When Lawson looked around, she saw "doctors leaving, doctors retiring early. Every few months there would be somebody who closed a practice." Meanwhile, in hospital OB/GYN meetings, the topics were changing. "We used to talk about when to initiate antibiotics when a woman has ruptured membranes, or how to manage an ovarian cyst. Now we talk about financial issues, managed-care contracts, how to minimize care to the patients. Can you decrease the number of prenatal visits? The number of times someone needs a Pap smear?

"One hospital trained janitorial staff to answer patient bells," says Lawson. "If I'd call about a patient, I'd have a hard time finding the nurse, and it'd take her a while to get oriented; she wouldn't know them by name." One day, Lawson called to check on a patient and was told, "Oh, her baby's doing fine." Whereupon she dryly reminded the nurse that Mrs. Smith had just had a hysterectomy.

Another time, a colleague was paged while talking with Lawson. A patient was undergoing ultrasound, and it looked as if she had ovarian cancer. Trying to swiftly schedule the patient for surgery, the other physician groaned, "Oh, I'm going to have to get a resident." When Lawson said that that should be easy, her colleague said, "No, they don't like to operate.
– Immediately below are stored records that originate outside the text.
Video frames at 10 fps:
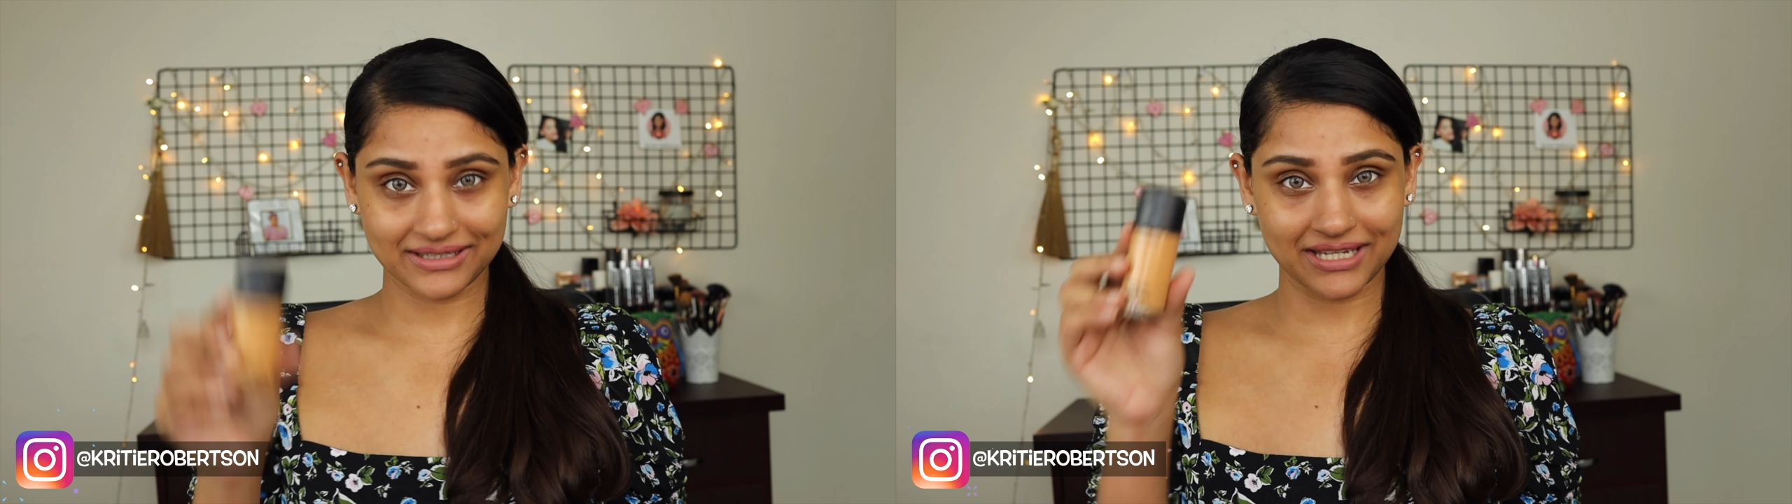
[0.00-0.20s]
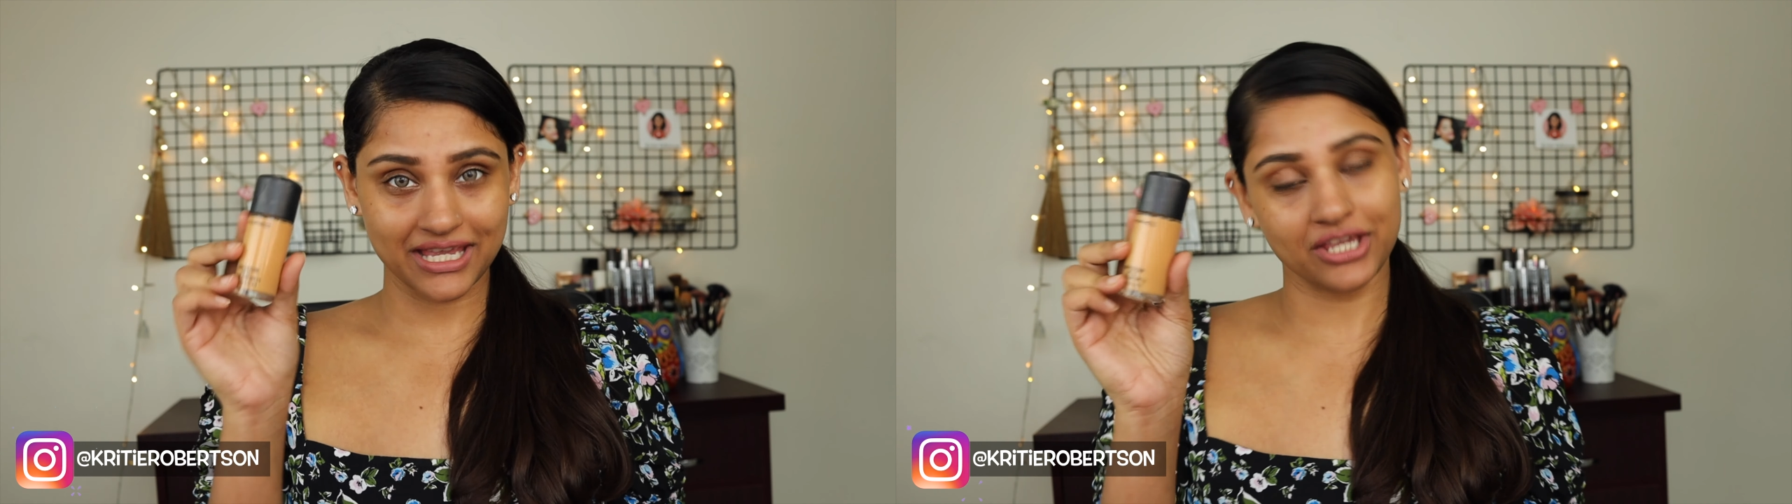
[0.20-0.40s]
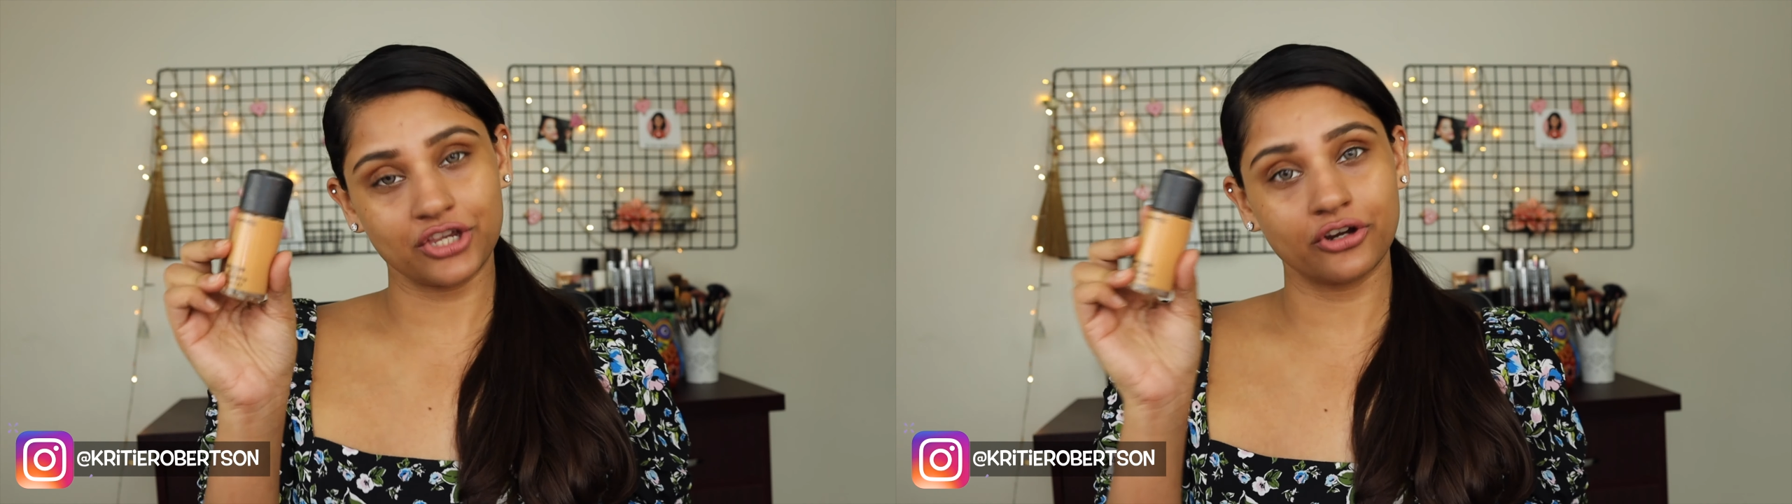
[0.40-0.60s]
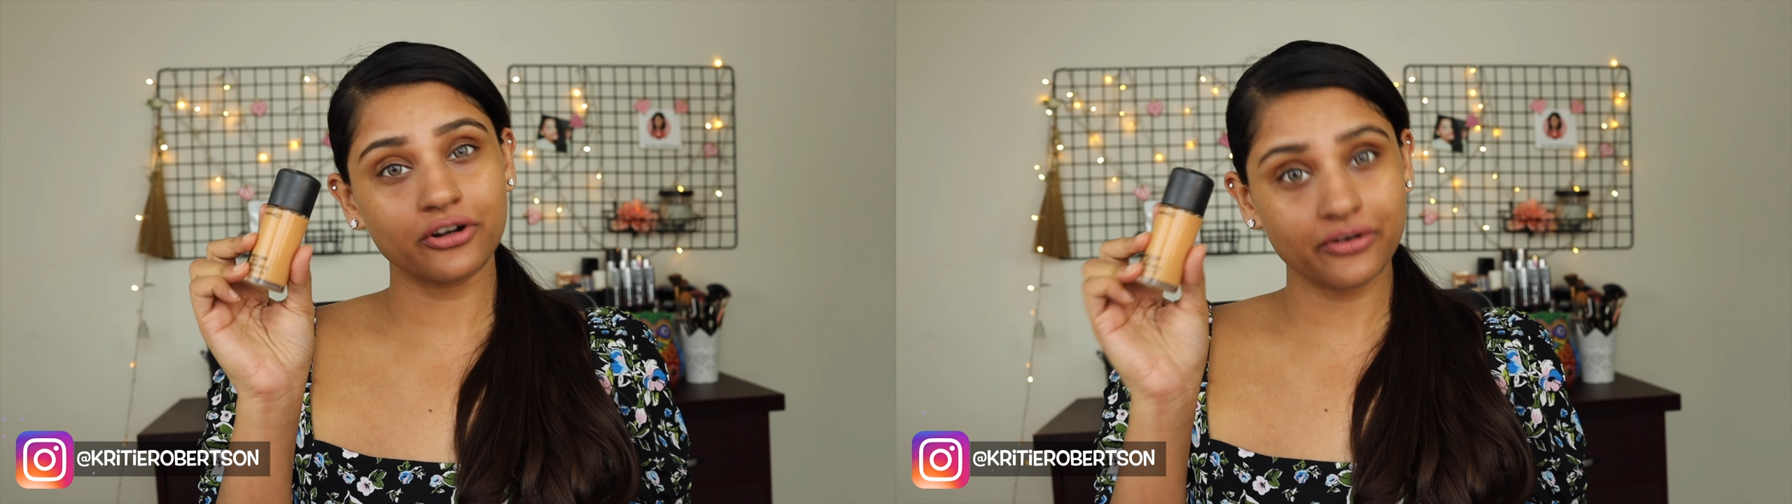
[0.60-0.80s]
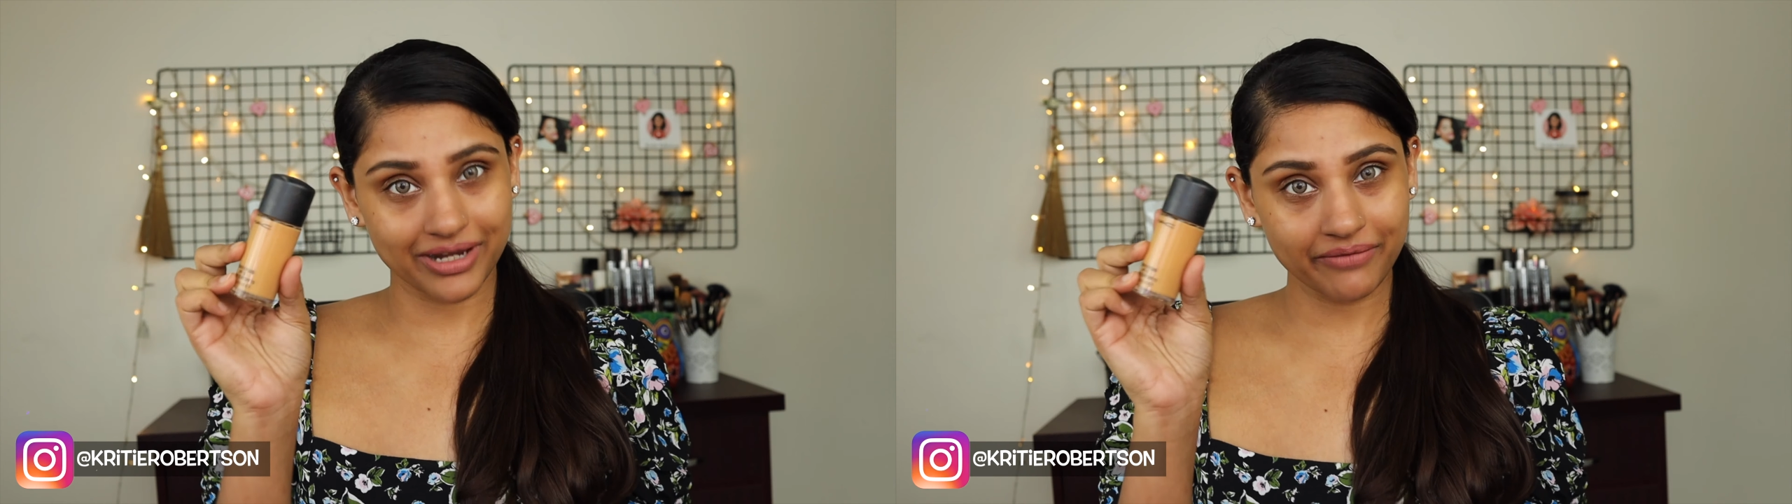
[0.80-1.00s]
take your
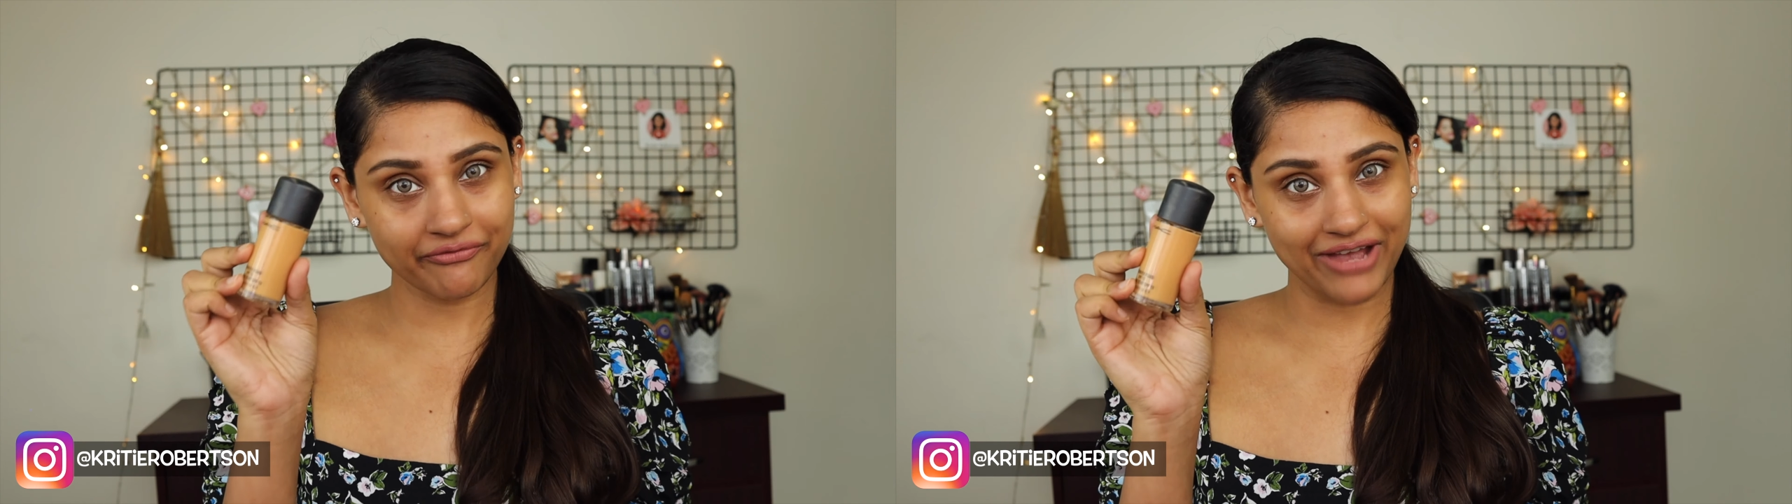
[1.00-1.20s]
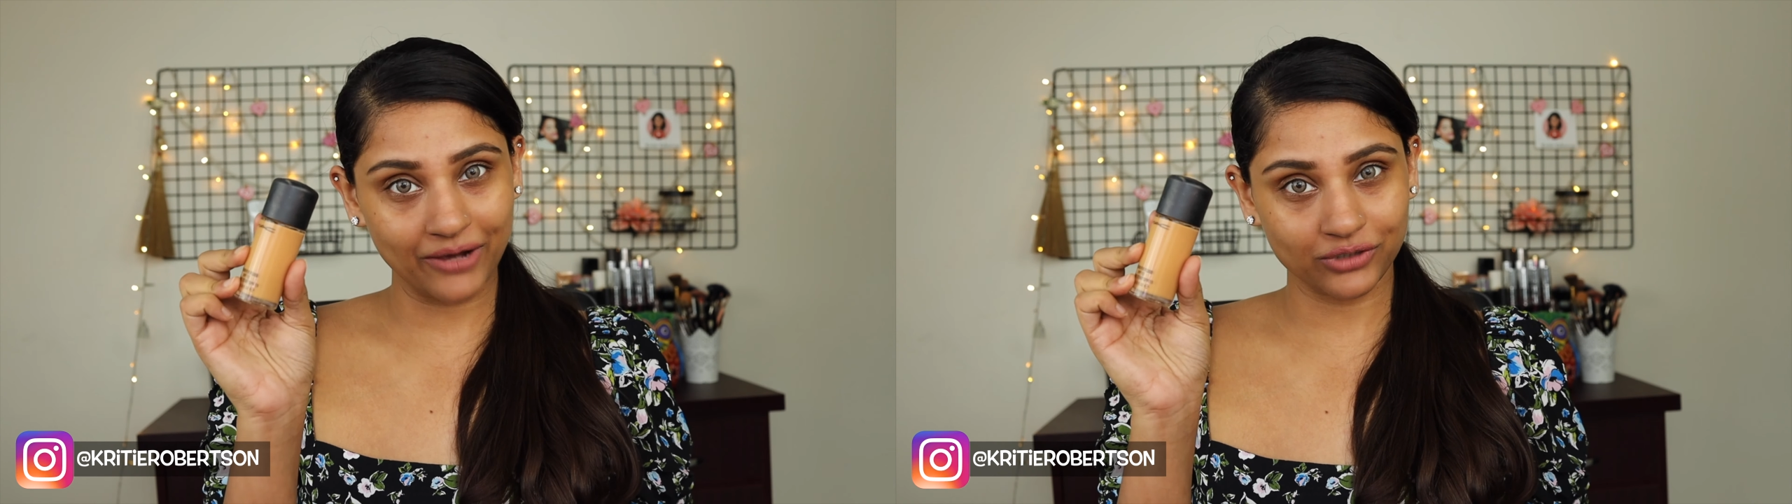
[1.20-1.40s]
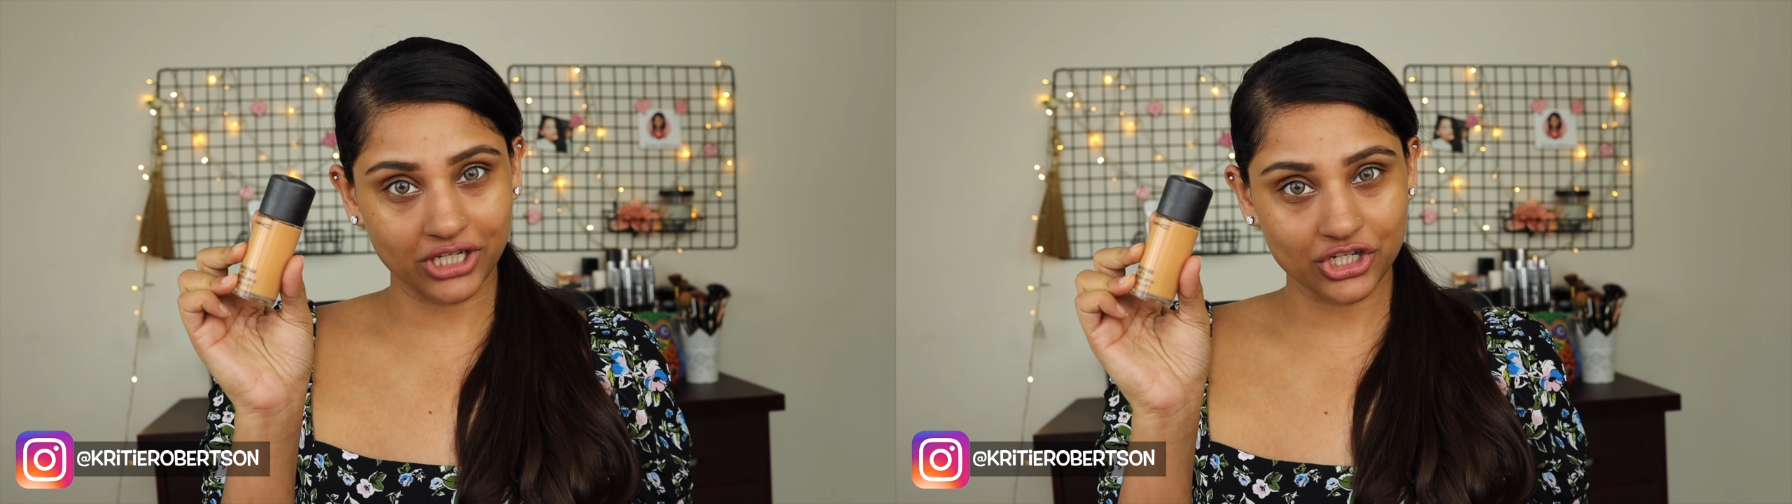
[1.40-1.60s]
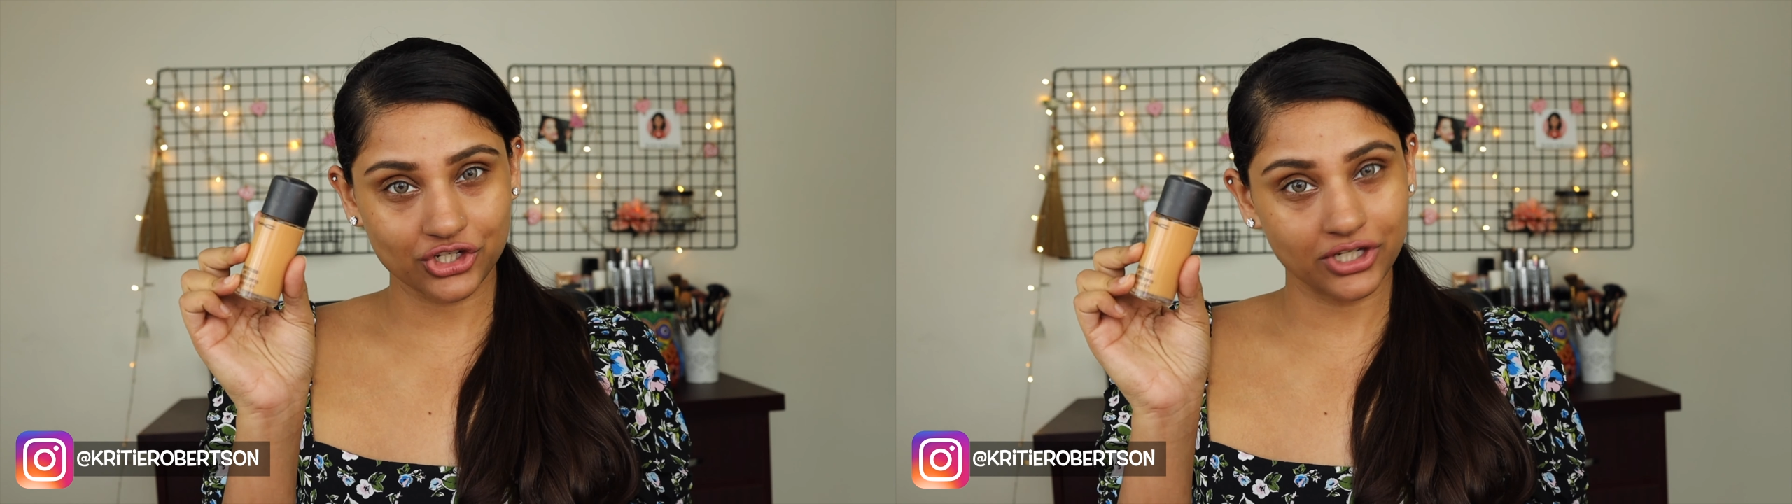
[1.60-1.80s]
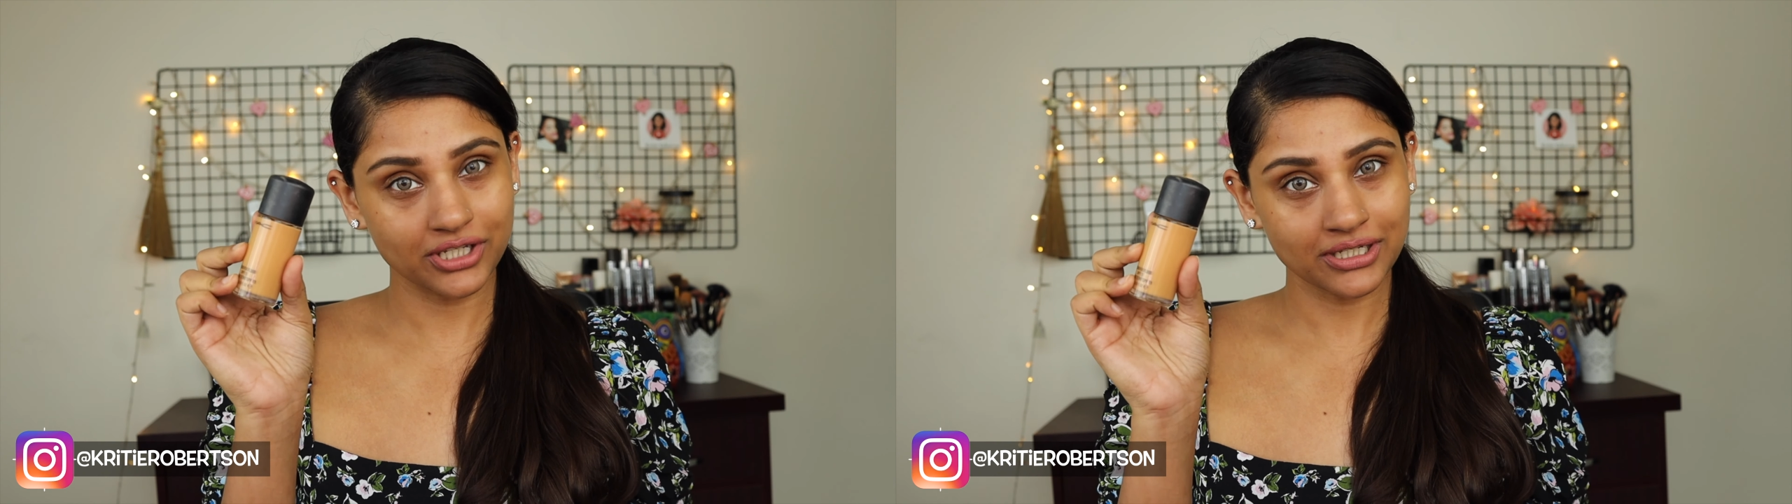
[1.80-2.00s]
cream
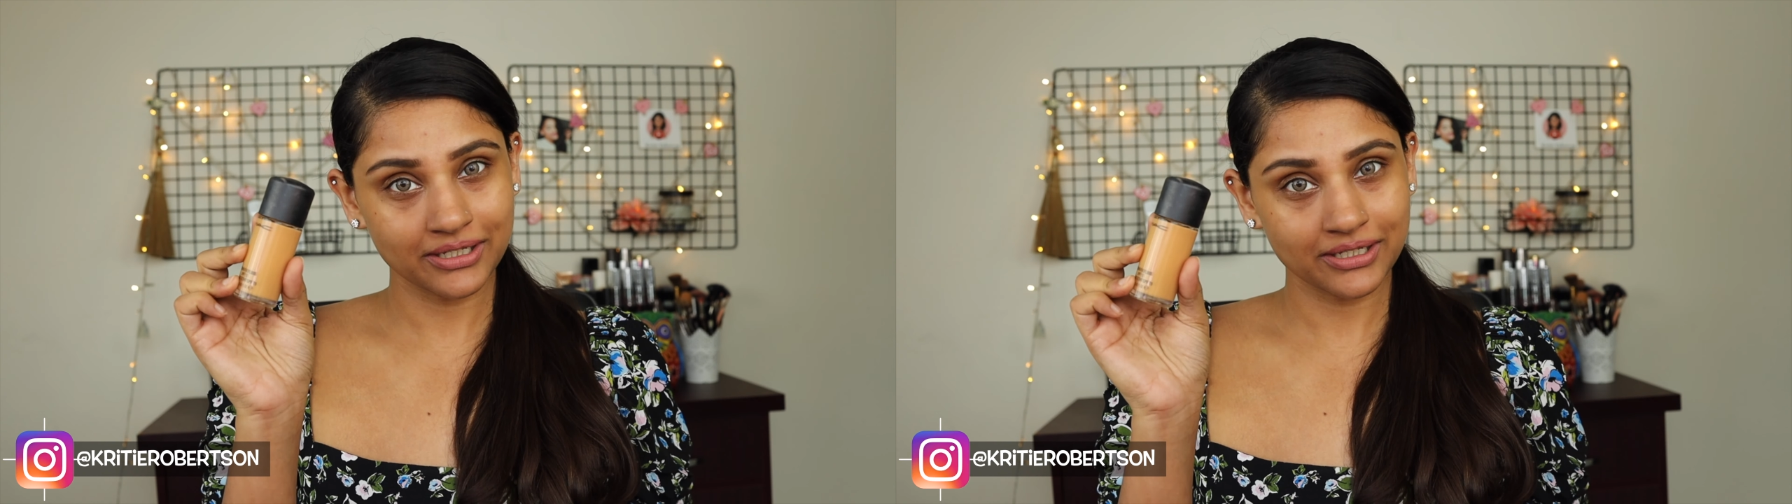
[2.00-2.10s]
foundation.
They want to go home on time."

Granted, residency used to be a ring of Dante's Inferno, and the new regulations limiting work hours are a welcome reprieve. But in Lawson's opinion, attitudes are turning a little too 9-to-5. "You are producing a new generation of doctors whose expectations are different," she warns. "They don't expect to make as much money, and they don't expect to work hard.

"But you get what you pay for."

It's Just Not Fun Anymore
Every doctor has flashes of discontent, hints that the practice of medicine isn't what it could be. Today, more doctors are heeding them. Unable to reconcile themselves to managed care, they're leaving the frustrations of clinical practice for jobs as health-care executives and consultants; retiring early on disability; leaving medicine altogether.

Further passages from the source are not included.